DESCRIPTION OF THE TASK:
Reproduce the data below exactly. Skip the pictures.

INPUT DATA:
*** Begin section ***
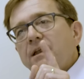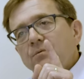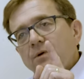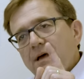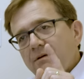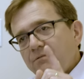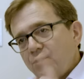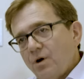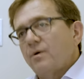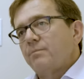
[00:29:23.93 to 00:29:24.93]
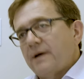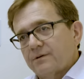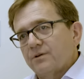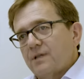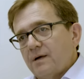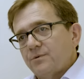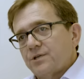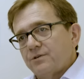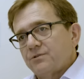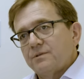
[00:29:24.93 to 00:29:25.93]
And it would have no impact on climate
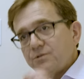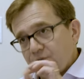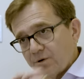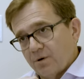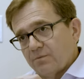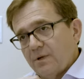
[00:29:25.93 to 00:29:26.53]
change. Zero.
*** End section ***
SOLUTION FOR THIS TASK:
[00:29:23.93 to 00:29:24.93]
[00:29:24.93 to 00:29:25.93]
And it would have no impact on climate
[00:29:25.93 to 00:29:26.53]
change. Zero.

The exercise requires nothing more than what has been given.